Data:
· · · ·
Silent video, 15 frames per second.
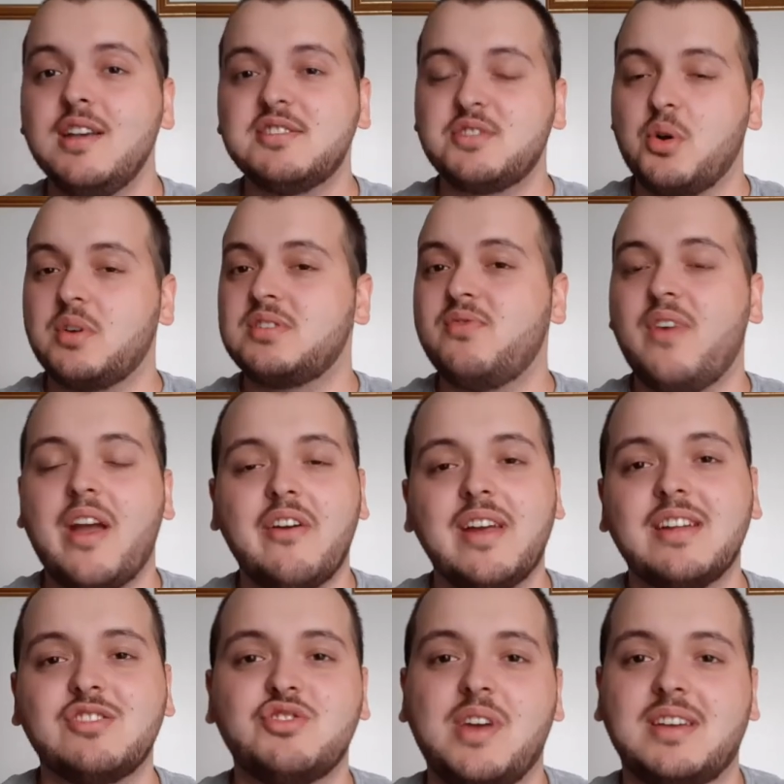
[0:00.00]
So it's
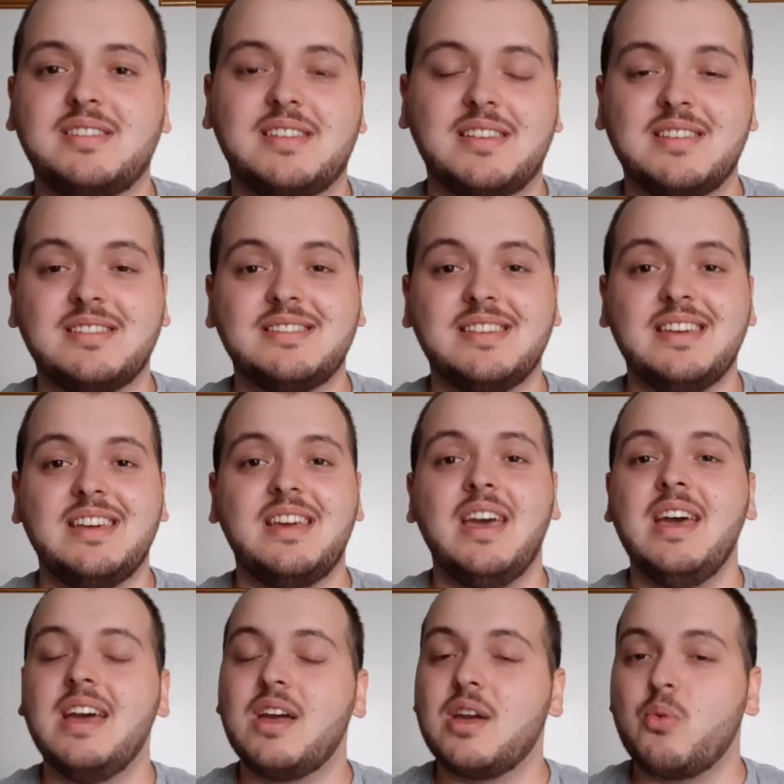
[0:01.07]
very interesting to see.
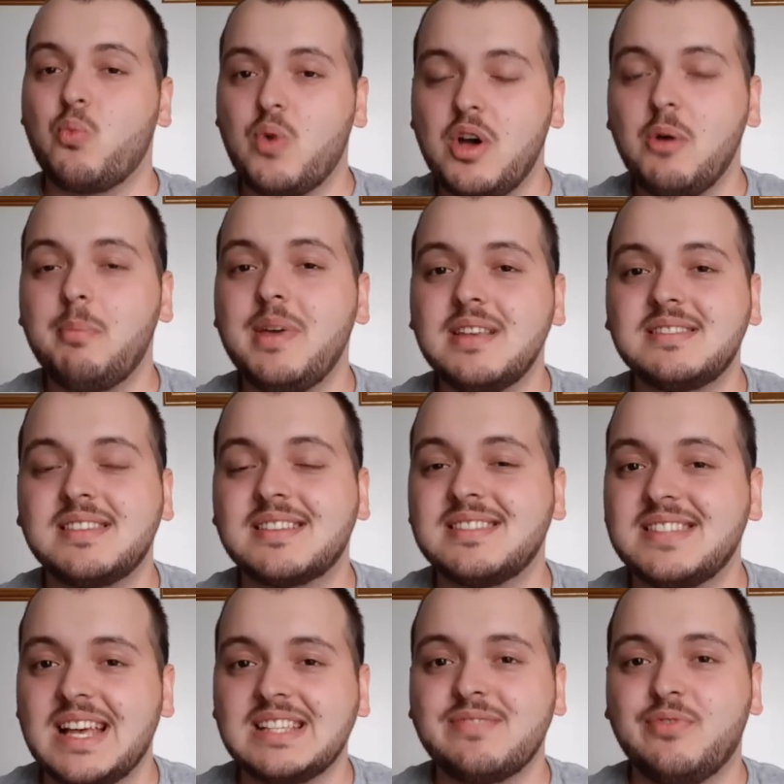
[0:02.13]
It will be
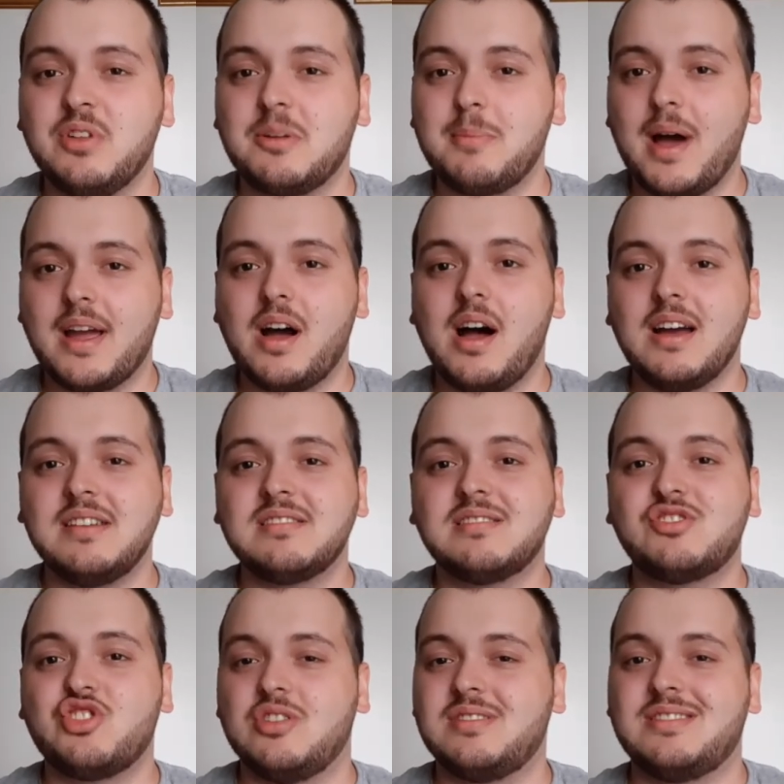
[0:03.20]
successful in my
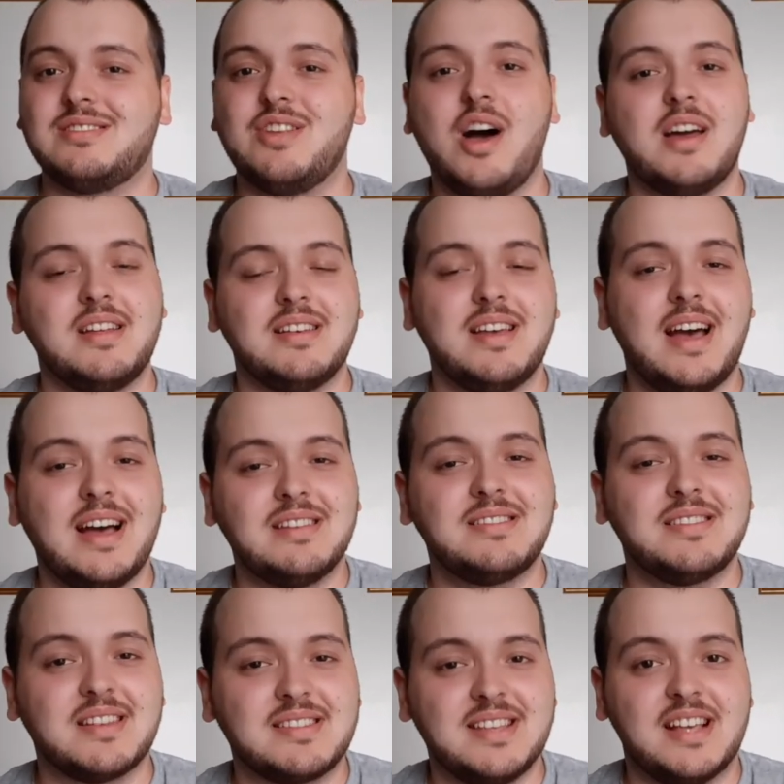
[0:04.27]
eyes, just not as
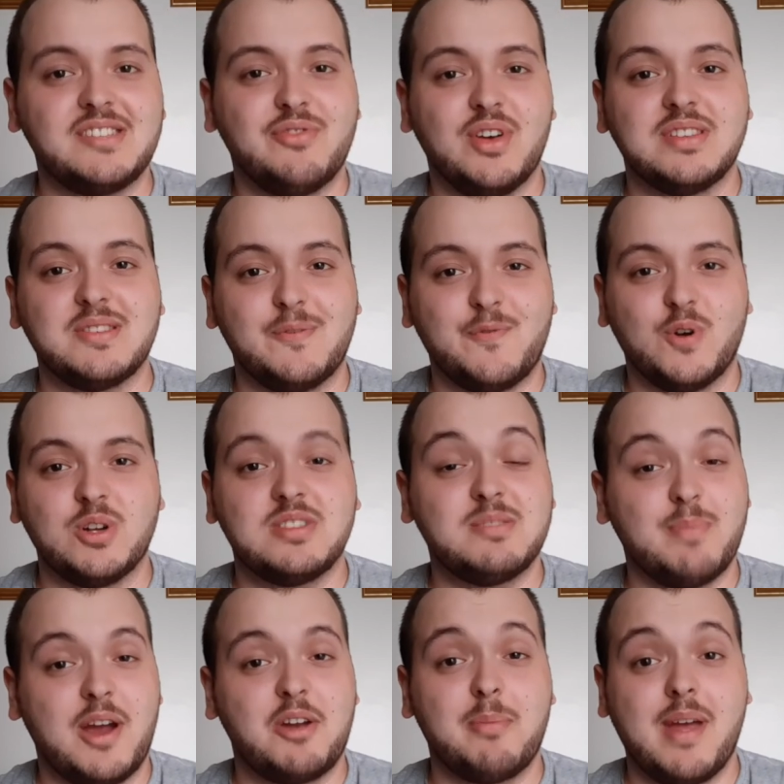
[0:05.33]
successful as the first
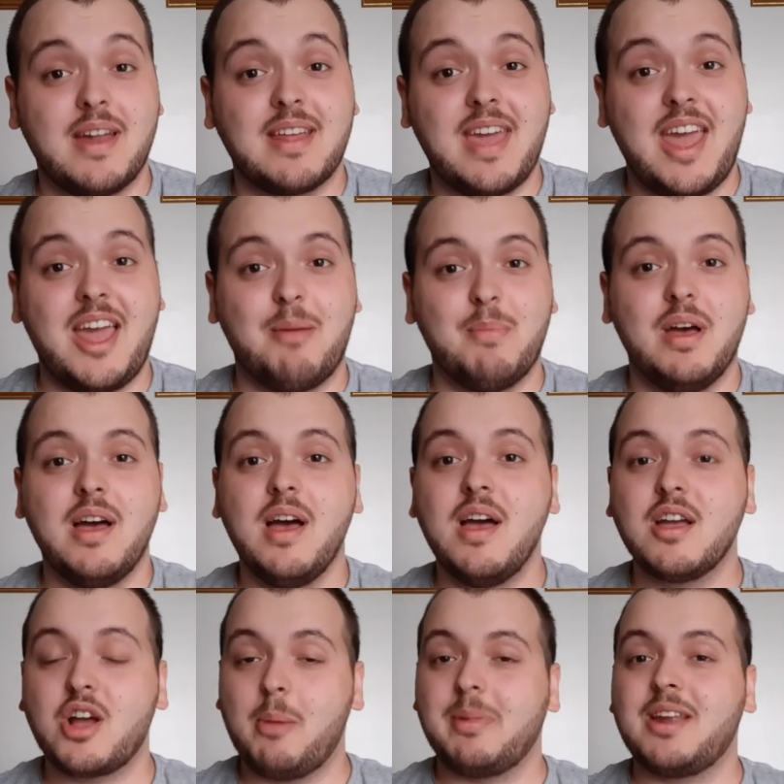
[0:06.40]
Spider-Man game.
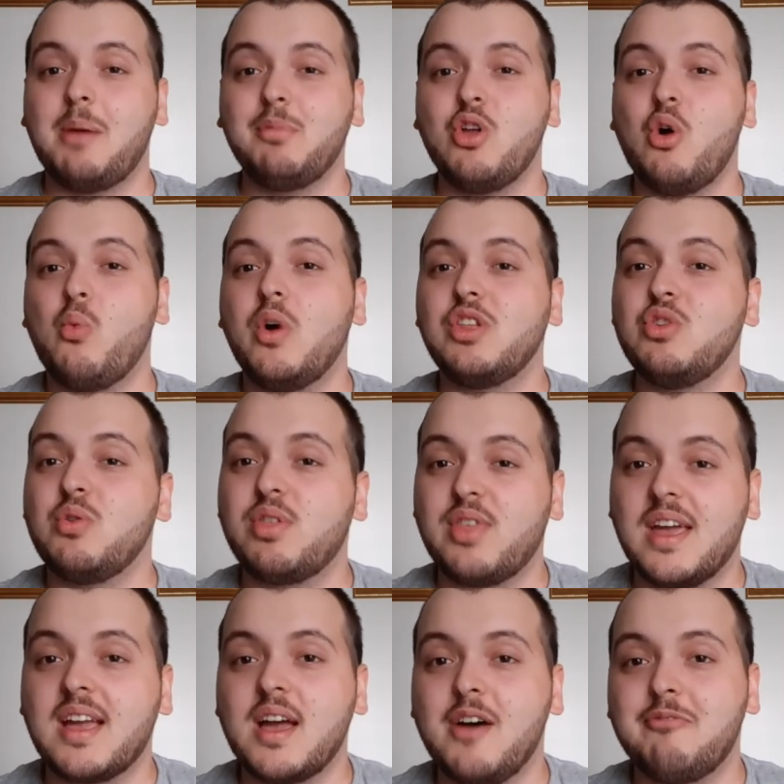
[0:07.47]
Comment down below what you
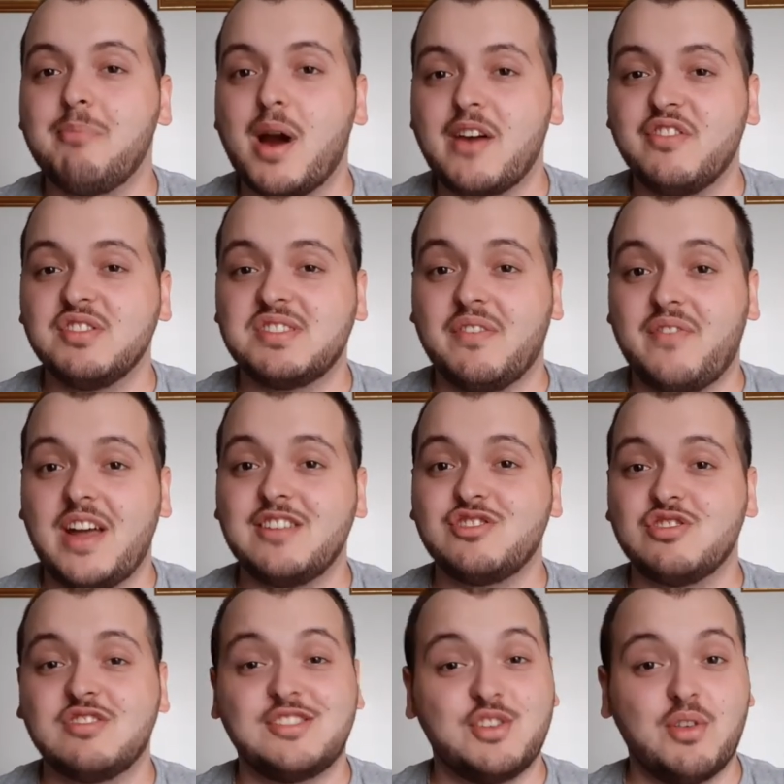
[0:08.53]
think of Marvel's
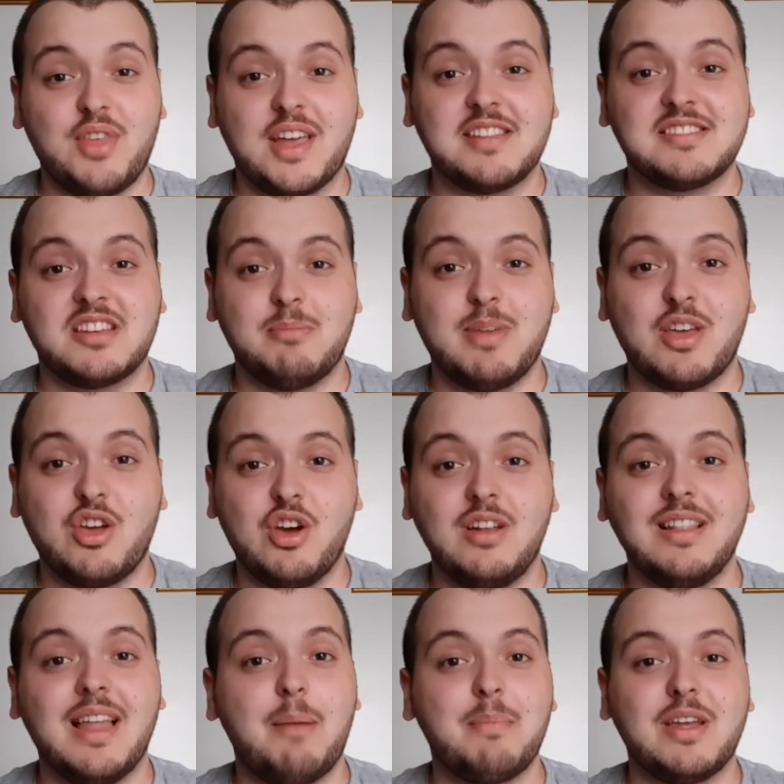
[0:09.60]
Avengers. Do you think it's going to be
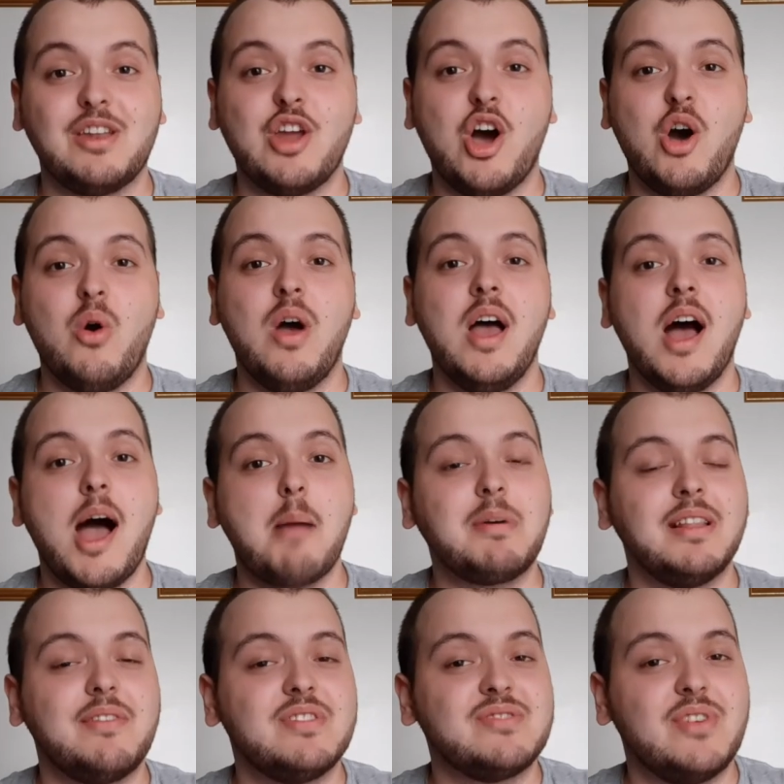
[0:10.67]
good? Let me know. I'm going
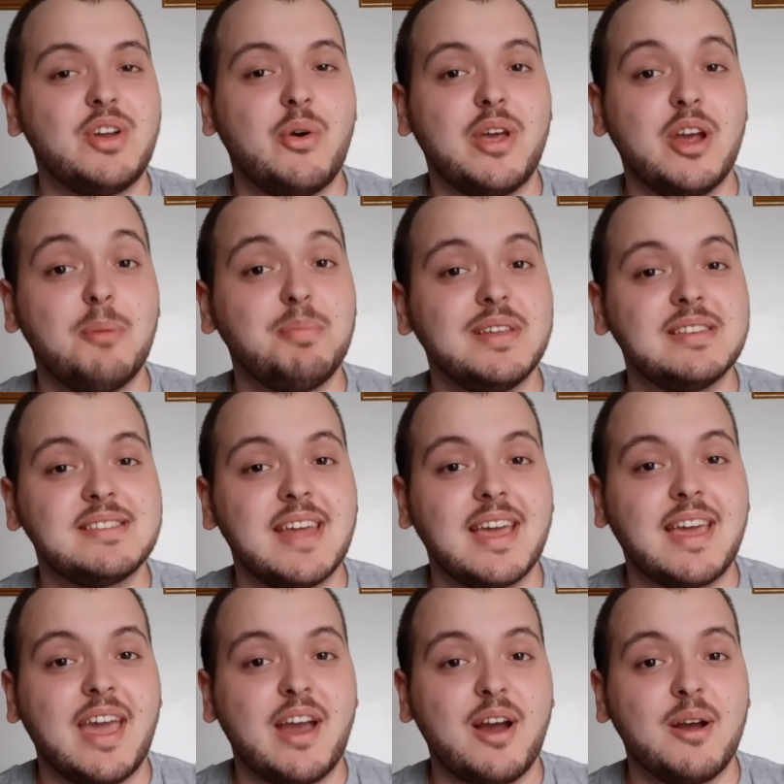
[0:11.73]
to leave this video here. Please
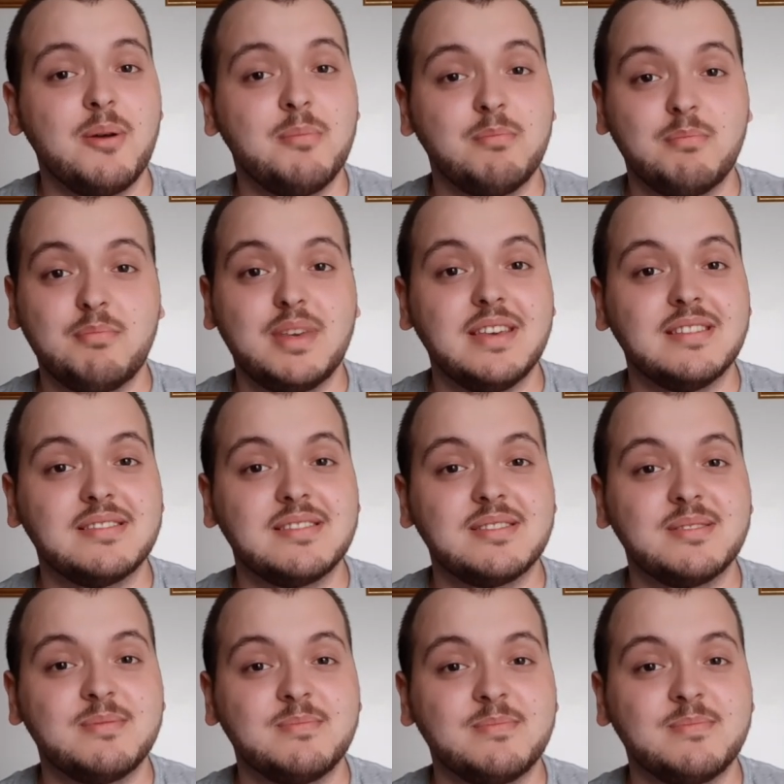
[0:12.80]
take care. Peace.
· · · ·
Required work: Print all of the records shown above exactly, leaving out each picture.

Response:
Silent video, 15 frames per second.
[0:00.00]
So it's
[0:01.07]
very interesting to see.
[0:02.13]
It will be
[0:03.20]
successful in my
[0:04.27]
eyes, just not as
[0:05.33]
successful as the first
[0:06.40]
Spider-Man game.
[0:07.47]
Comment down below what you
[0:08.53]
think of Marvel's
[0:09.60]
Avengers. Do you think it's going to be
[0:10.67]
good? Let me know. I'm going
[0:11.73]
to leave this video here. Please
[0:12.80]
take care. Peace.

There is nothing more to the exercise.